Start: Great Barugh.

Right of way: Most of route off road is on permissive access paths, Flint Hall Countryside Stewardship Scheme, Access End Date September 2012.

Date walked: Monday September 8, 2003.

Road route: The Malton to Kirkbymoorside road.

Car parking: Free car park opposite The Golden Lion.

Lavatories: None.

Refreshments: The Golden Lion at Great Barugh 01653 668242. No food Sunday nights and Monday nights 'at the moment'.

Tourist & public transport information: Pickering TIC 01751 473791.

Countryside Stewardship Scheme info (Free North Yorkshire Conservation Walks & Rides Access Register: 0207 238 6907 or www.countrywalks.defra.gov.uk)

Map: Based mainly on DEFRA map and OS Explorer 300 Howardian Hills and Malton. Plus a bit of Explorer OL 26.

Terrain: Flat farmland.

Points of interest: A good, potentially very good, one year old, DEFRA-funded route.

Difficulty: Easy underfoot, will be navigational child's play when the signs and arrows go up, which I guess will be soon.

Dogs: Suitable.

Weather forecast: Evening Press and recorded forecast 0891 500 418

Please observe the Country Code and park sensibly. While every effort is made to provide accurate information, walkers set out at their own risk.

Directions

When in doubt look at the map. Check your position at each point.
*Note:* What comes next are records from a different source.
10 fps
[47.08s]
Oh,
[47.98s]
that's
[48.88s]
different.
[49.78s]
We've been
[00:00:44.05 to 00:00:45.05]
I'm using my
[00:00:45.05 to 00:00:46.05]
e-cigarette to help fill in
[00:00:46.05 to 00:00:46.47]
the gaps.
Keep straight on unless otherwise directed.

1. Downhill through village, first road left (signed Brawby), bridge, 100 yards, snicket gate on right to floodbank path.

2. At wire/metal/concrete fence/barrier across floodbank, left to field margin (hedge on right), left at corner, pass farm, left at corner, 20 yards, bridge on right. (From here you can shorten the walk, via Brawby Grange.)
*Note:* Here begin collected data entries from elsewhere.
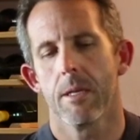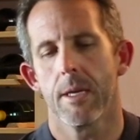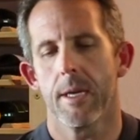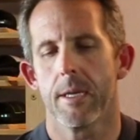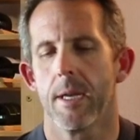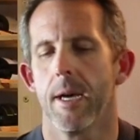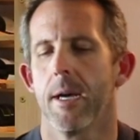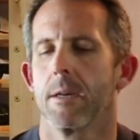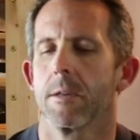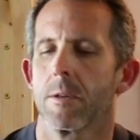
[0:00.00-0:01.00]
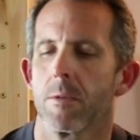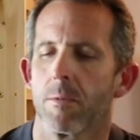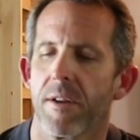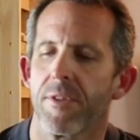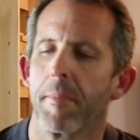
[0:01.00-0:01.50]
And
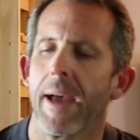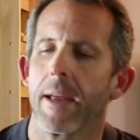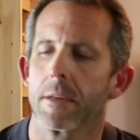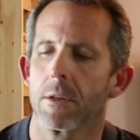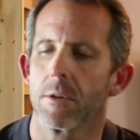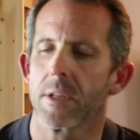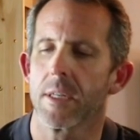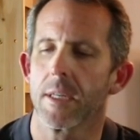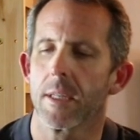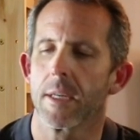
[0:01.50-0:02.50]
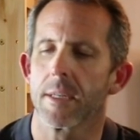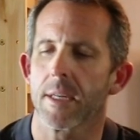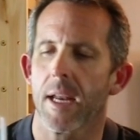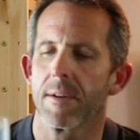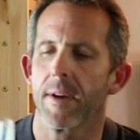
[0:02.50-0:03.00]
right off the bat, you're seeing that it's
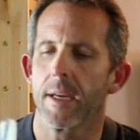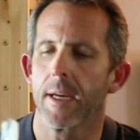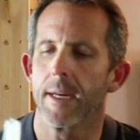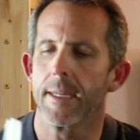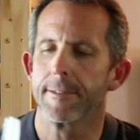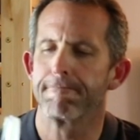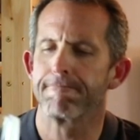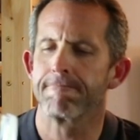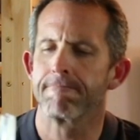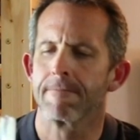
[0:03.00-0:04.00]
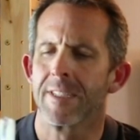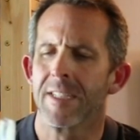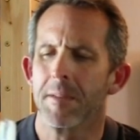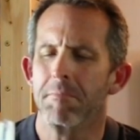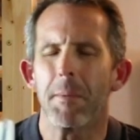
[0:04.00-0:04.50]
kind of a
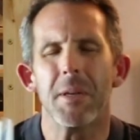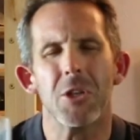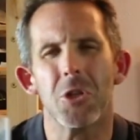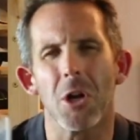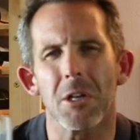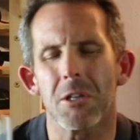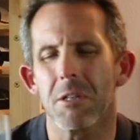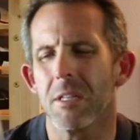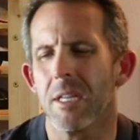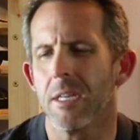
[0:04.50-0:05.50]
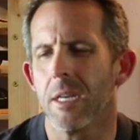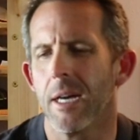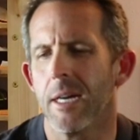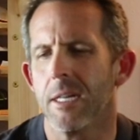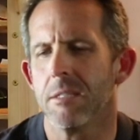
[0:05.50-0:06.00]
maybe darker
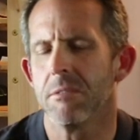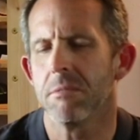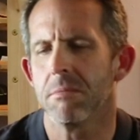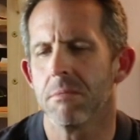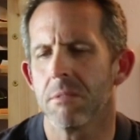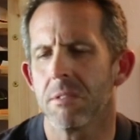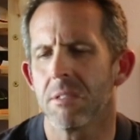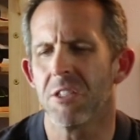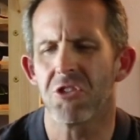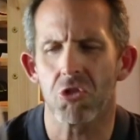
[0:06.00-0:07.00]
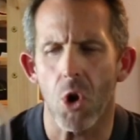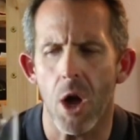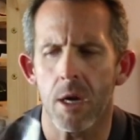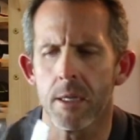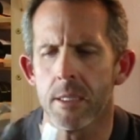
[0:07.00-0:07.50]
than
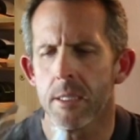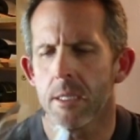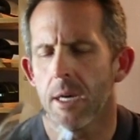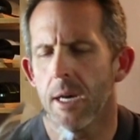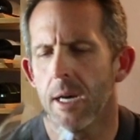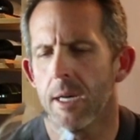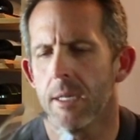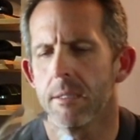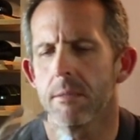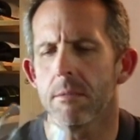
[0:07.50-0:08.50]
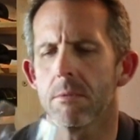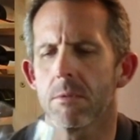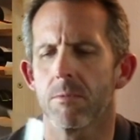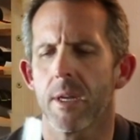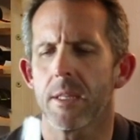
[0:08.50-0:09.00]
straw.
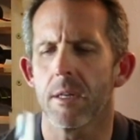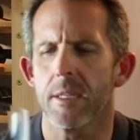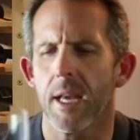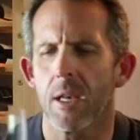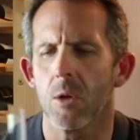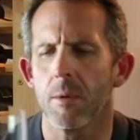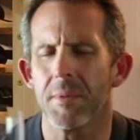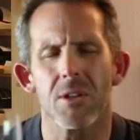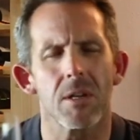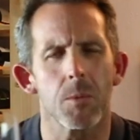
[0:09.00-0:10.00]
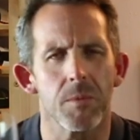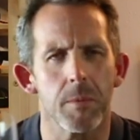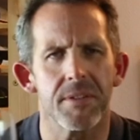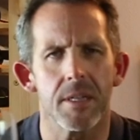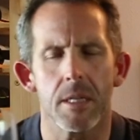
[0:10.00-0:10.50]
Right there, yellow. I mean, certainly
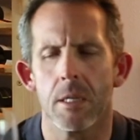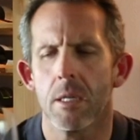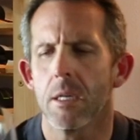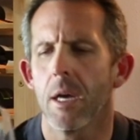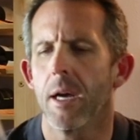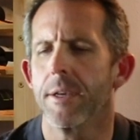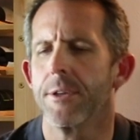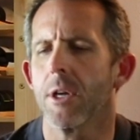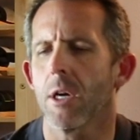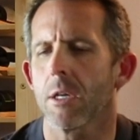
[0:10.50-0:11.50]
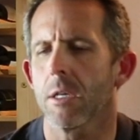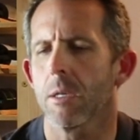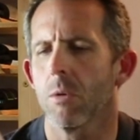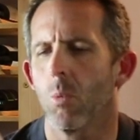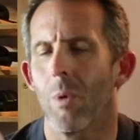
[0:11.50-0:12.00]
we've seen
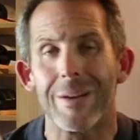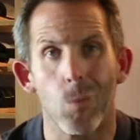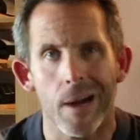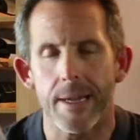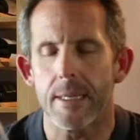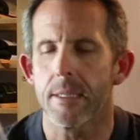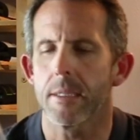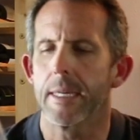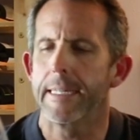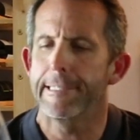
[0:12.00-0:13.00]
darker white wines,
3. Right to margin, left at corner, pass shed, hedge gap on right, left to road, 200 yards.

4. Field-margin/track on right which skirts fields, mostly with ditch and hedge/trees to left.

5. Ignore small gap on left, fieldgate-sized gap on left and right to Moor Lane (track), pass farm and retrace steps to Direction No.3. Straight on to field corner.

6. Right at corner, concrete bridge on left before trees and right to margin, left-hand bend (wire fence) and join outward route.